→ Task goal:
Each record needs to be transcribed word for word, though without its pictures.

→ Data records:
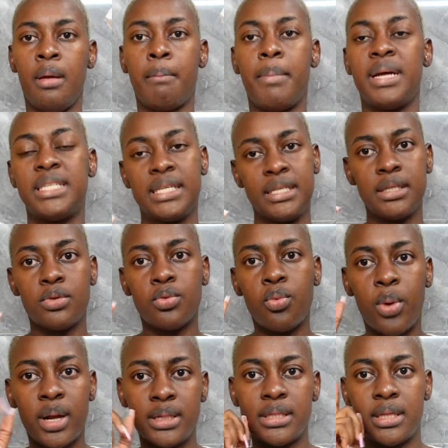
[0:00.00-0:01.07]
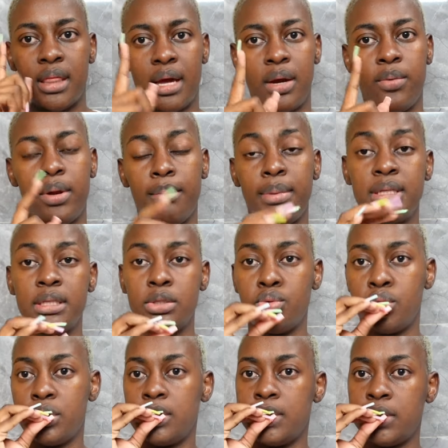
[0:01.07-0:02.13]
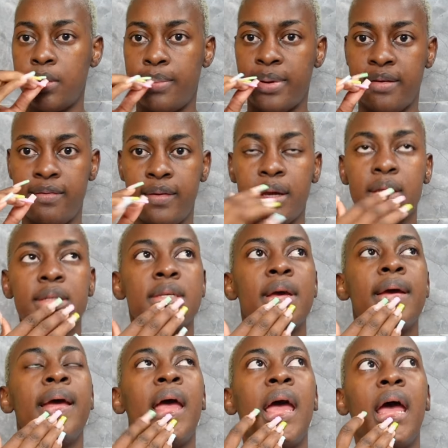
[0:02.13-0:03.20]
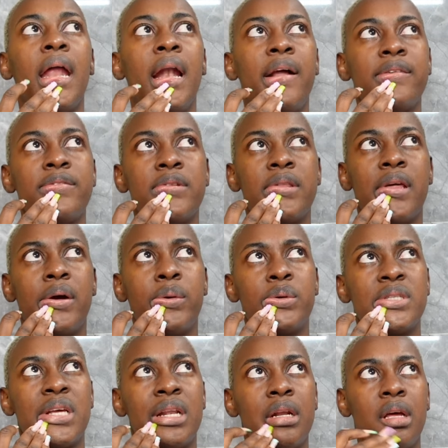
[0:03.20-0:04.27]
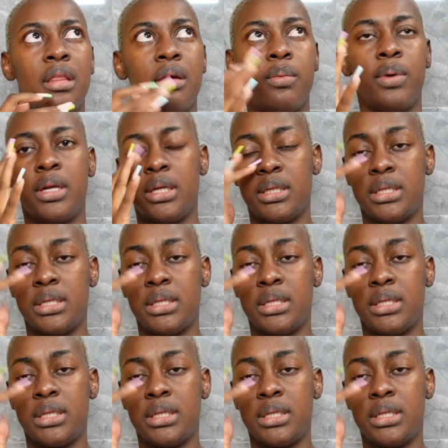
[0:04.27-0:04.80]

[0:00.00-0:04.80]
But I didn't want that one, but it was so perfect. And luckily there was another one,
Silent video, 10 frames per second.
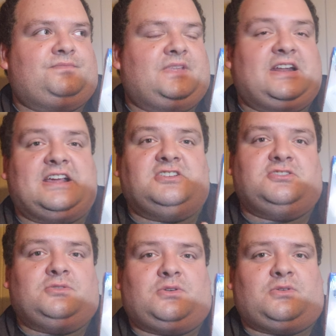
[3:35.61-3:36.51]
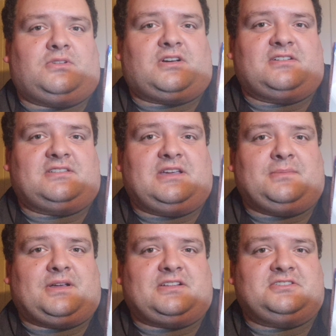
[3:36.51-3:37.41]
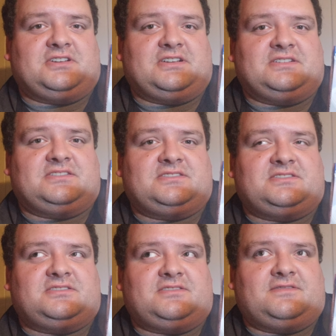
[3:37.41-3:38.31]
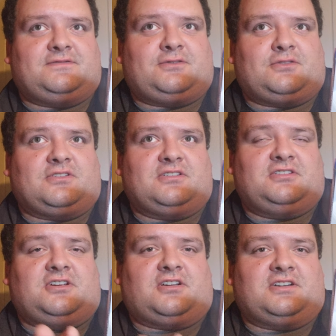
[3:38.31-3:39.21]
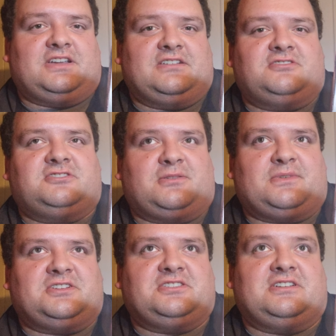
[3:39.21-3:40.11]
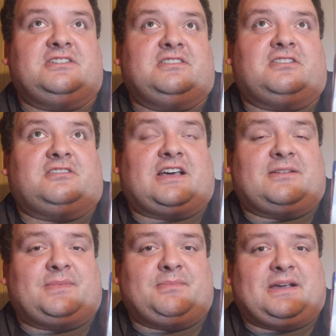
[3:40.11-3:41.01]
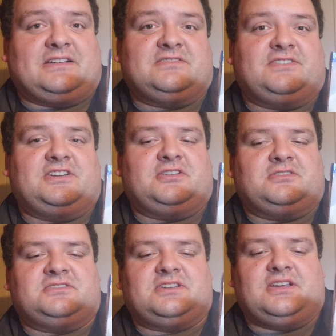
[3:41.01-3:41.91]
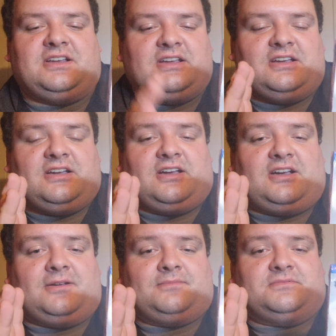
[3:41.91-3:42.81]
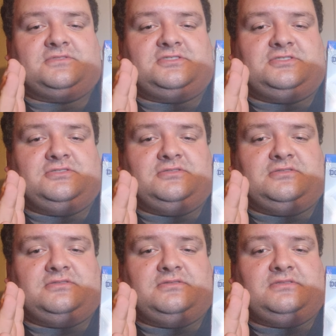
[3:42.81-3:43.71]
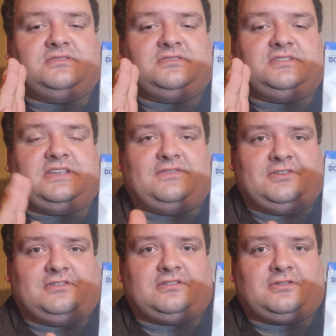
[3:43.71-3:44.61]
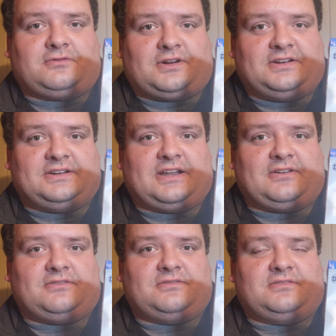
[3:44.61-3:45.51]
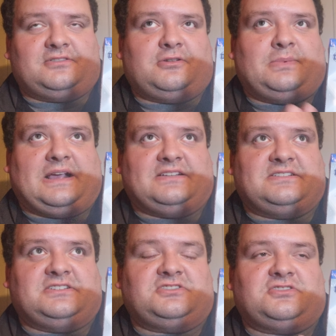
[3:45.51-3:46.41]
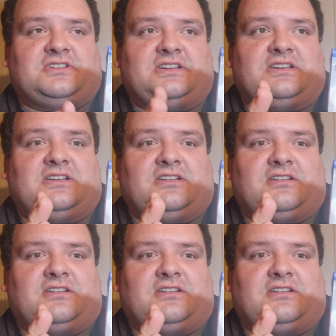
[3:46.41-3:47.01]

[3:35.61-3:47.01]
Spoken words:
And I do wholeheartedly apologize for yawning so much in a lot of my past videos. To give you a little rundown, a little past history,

→ Answer to this task:
[0:00.00-0:01.07]
[0:01.07-0:02.13]
[0:02.13-0:03.20]
[0:03.20-0:04.27]
[0:04.27-0:04.80]

[0:00.00-0:04.80]
But I didn't want that one, but it was so perfect. And luckily there was another one,
Silent video, 10 frames per second.
[3:35.61-3:36.51]
[3:36.51-3:37.41]
[3:37.41-3:38.31]
[3:38.31-3:39.21]
[3:39.21-3:40.11]
[3:40.11-3:41.01]
[3:41.01-3:41.91]
[3:41.91-3:42.81]
[3:42.81-3:43.71]
[3:43.71-3:44.61]
[3:44.61-3:45.51]
[3:45.51-3:46.41]
[3:46.41-3:47.01]

[3:35.61-3:47.01]
Spoken words:
And I do wholeheartedly apologize for yawning so much in a lot of my past videos. To give you a little rundown, a little past history,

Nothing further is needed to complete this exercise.